Importance to the field: Leukotrienes (LTs) are pivotal lipid mediators of inflammation and allergy and results from recent studies also suggest roles of LTs in cardiovascular diseases, cancer and osteoporosis. 5-Lipoxygenase (5-LO) catalyzes the first step in the biosynthesis of LTs from arachidonic acid, and based on the multiple potent pathophysiological actions of LTs, the pharmacological intervention with 5-LO is a challenge in the development of therapeutics.
Areas covered in this review: We first summarize the biochemical regulation of 5-LO and the general pharmacological concepts in 5-LO inhibition by currently available compounds, and subsequently we report recent developments deduced from recent scientific publications and patents.

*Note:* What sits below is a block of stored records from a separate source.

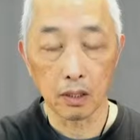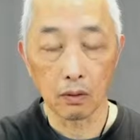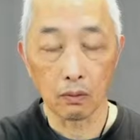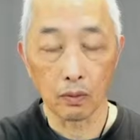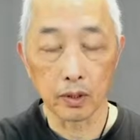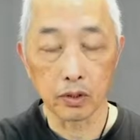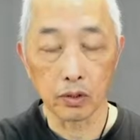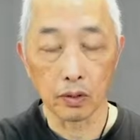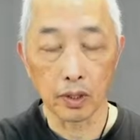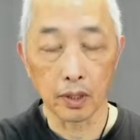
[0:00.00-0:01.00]
one
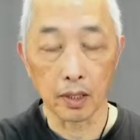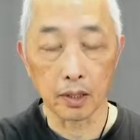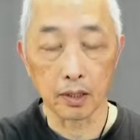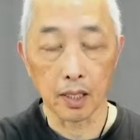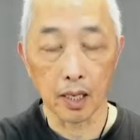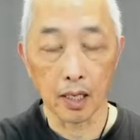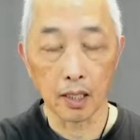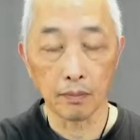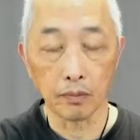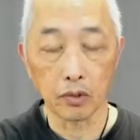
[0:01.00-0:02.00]
joint at a
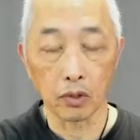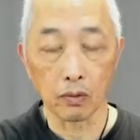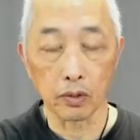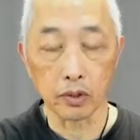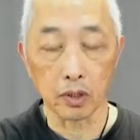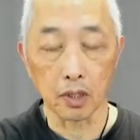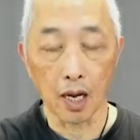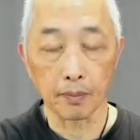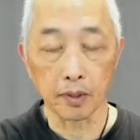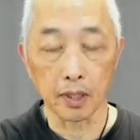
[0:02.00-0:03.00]
time, towards the
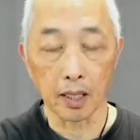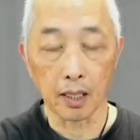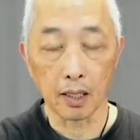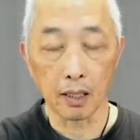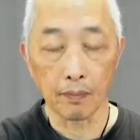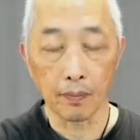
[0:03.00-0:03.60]
top of the head.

What the reader will gain: A comprehensive overview about the different molecular pharmacological strategies to inhibit 5-LO and the most successful previous 5-LO inhibitors. The review also gives insights into novel concepts, for example, dual prostaglandin/LT synthesis inhibition and reveals novel compounds patented or developed within the past 5 years.
Take home message: Despite the increasing therapeutic indications of anti-LT therapy, the progress in the development of novel 5-LO inhibitors is moderate. However, novel molecular concepts in the intervention with LT biosynthesis seem promising.